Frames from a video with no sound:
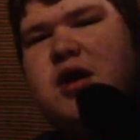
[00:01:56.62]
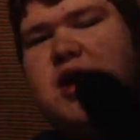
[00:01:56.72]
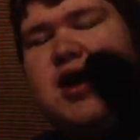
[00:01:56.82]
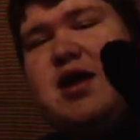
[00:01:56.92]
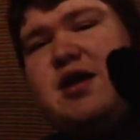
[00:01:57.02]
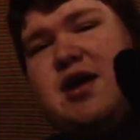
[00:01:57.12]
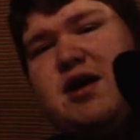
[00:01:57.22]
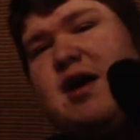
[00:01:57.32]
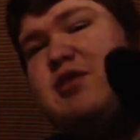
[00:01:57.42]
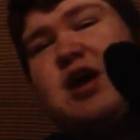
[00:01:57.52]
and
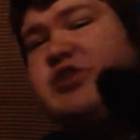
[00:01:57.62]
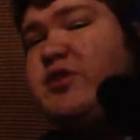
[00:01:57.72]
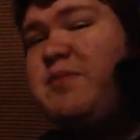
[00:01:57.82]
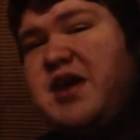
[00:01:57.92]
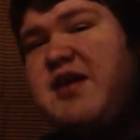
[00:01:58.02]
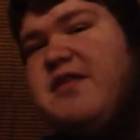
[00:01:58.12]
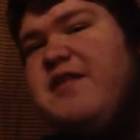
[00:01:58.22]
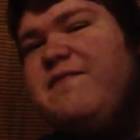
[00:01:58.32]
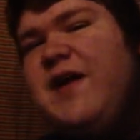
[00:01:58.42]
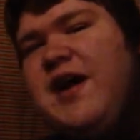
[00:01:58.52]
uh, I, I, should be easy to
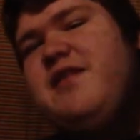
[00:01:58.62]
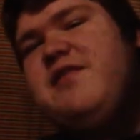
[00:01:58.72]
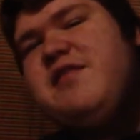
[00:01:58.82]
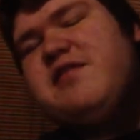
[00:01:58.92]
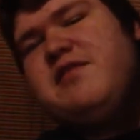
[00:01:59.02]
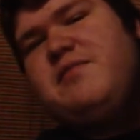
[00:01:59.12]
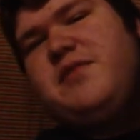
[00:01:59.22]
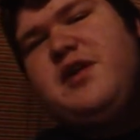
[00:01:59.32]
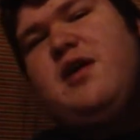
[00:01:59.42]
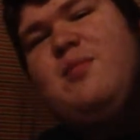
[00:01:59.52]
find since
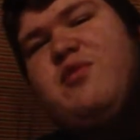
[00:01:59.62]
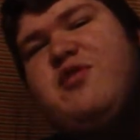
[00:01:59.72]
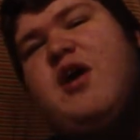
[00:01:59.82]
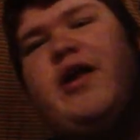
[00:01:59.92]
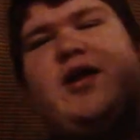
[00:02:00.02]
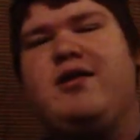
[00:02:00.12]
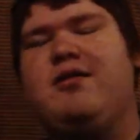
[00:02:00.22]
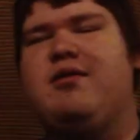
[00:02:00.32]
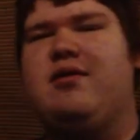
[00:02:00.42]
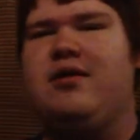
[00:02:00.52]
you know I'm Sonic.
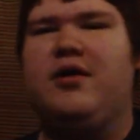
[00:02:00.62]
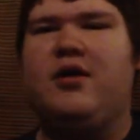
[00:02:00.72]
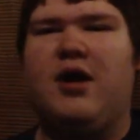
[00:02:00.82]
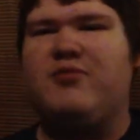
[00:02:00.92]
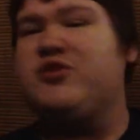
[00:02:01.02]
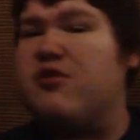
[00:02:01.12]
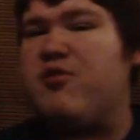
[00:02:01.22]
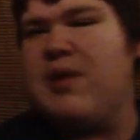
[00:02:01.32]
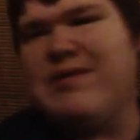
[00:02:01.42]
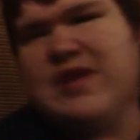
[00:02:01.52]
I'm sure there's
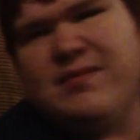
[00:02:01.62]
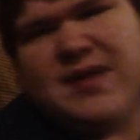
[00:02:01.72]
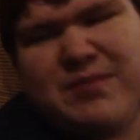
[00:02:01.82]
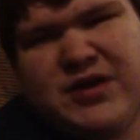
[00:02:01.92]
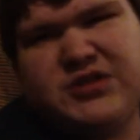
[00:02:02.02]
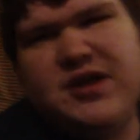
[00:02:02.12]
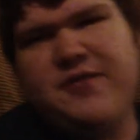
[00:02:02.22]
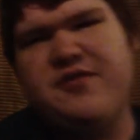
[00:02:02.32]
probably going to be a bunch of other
+-------+
Requirement:
Beginning with the line above that contains "[00:01:57.82]" and ending with the line that contains "[00:02:01.02]", quote each line exactly, keeping out the pictures.

Exercise answer:
[00:01:57.82]
[00:01:57.92]
[00:01:58.02]
[00:01:58.12]
[00:01:58.22]
[00:01:58.32]
[00:01:58.42]
[00:01:58.52]
uh, I, I, should be easy to
[00:01:58.62]
[00:01:58.72]
[00:01:58.82]
[00:01:58.92]
[00:01:59.02]
[00:01:59.12]
[00:01:59.22]
[00:01:59.32]
[00:01:59.42]
[00:01:59.52]
find since
[00:01:59.62]
[00:01:59.72]
[00:01:59.82]
[00:01:59.92]
[00:02:00.02]
[00:02:00.12]
[00:02:00.22]
[00:02:00.32]
[00:02:00.42]
[00:02:00.52]
you know I'm Sonic.
[00:02:00.62]
[00:02:00.72]
[00:02:00.82]
[00:02:00.92]
[00:02:01.02]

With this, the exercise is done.